Previous CEO Update, sent August 24 at 2:00 PM (PST)
From all of us at Girl Scouts of Northern California, we hope dearly that this email finds you and your family safe and well. We know that so many members have been affected by the fires in our communities, and we are here to support you and your girls as you navigate this difficult time.
As of 2:00 PM today, this is what we know about A Girl's Place and our Santa Cruz Mountain camps, Skylark Ranch and Butano Creek.
Thankfully, a Girl's Place is no longer in the evacuation zone, and was not affected by the LNU Lightning Complex fire.
As for Skylark Ranch and Butano Creek, both camps remain in evacuation zones, and we do not yet have complete information on the fate of either camp. Safety is our first priority, and we will not enter to inspect the camps unless/until it is safe to do so. Our property staff are safe, but have been evacuated.

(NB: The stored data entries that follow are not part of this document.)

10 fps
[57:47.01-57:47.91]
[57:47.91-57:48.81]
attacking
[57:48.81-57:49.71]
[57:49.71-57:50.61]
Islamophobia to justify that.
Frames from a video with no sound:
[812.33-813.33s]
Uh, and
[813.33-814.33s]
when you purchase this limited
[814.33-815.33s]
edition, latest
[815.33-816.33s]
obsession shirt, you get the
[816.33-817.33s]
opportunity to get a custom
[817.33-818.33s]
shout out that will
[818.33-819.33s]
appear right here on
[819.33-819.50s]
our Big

- Skylark Ranch: Last night, we received pictures taken near the entrance to camp. Miraculously, it appears that our ranger’s house survived. Sadly, the tent cabins in the nearby camper unit, did not. It appears that all that is left is the twisted metal roofing. We have no idea what lies beyond this first section of our large camp. We will have to be patient, and even when we are able to see what remains of our buildings, cabins, horse country, and ropes course, we still will face many unknowns about the road, forest health, water and power infrastructure, etc.

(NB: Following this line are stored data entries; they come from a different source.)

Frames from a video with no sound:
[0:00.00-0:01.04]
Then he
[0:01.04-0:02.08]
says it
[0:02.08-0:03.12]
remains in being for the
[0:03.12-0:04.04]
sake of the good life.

- Butano Creek: We have not yet been able to inspect this camp. Our ranger did hear from the local sheriff on Sunday that fire crews were working on spot fires about 100 yards from our water tanks (uphill from the camp). On Saturday, a video was posted on YouTube that purports to show a crew from the Sugar Pine Conservation Camp saving Butano (the fire was very close), but absent confirmation, and with spot fires still happening, we are not celebrating yet. When and if we are able to confirm the work of this fire crew, we will, of course, send our deep appreciation (and cookies).
We know that we have a long road ahead – insurance, inspections, collaboration with neighbors, the Santa Cruz Mountains Stewardship Council, winter rains, and, of course, San Mateo and Santa Cruz Counties.
Our Girl Scout leadership mantra: discover, connect, take action, will serve us well. We are going to need a long discovery period as we grieve what was, learn what’s needed, and figure out what’s next.
We will continue to keep you informed as we learn more. If you are able to do so, we invite you to share your camp memories with us on social media. If you do, please tag us @gsnorcal and use the hashtag #gsnorcal so that we can reminisce with you. Should we find that camp looks different in the days and weeks to come, our love, memories, and friendships will always be the same.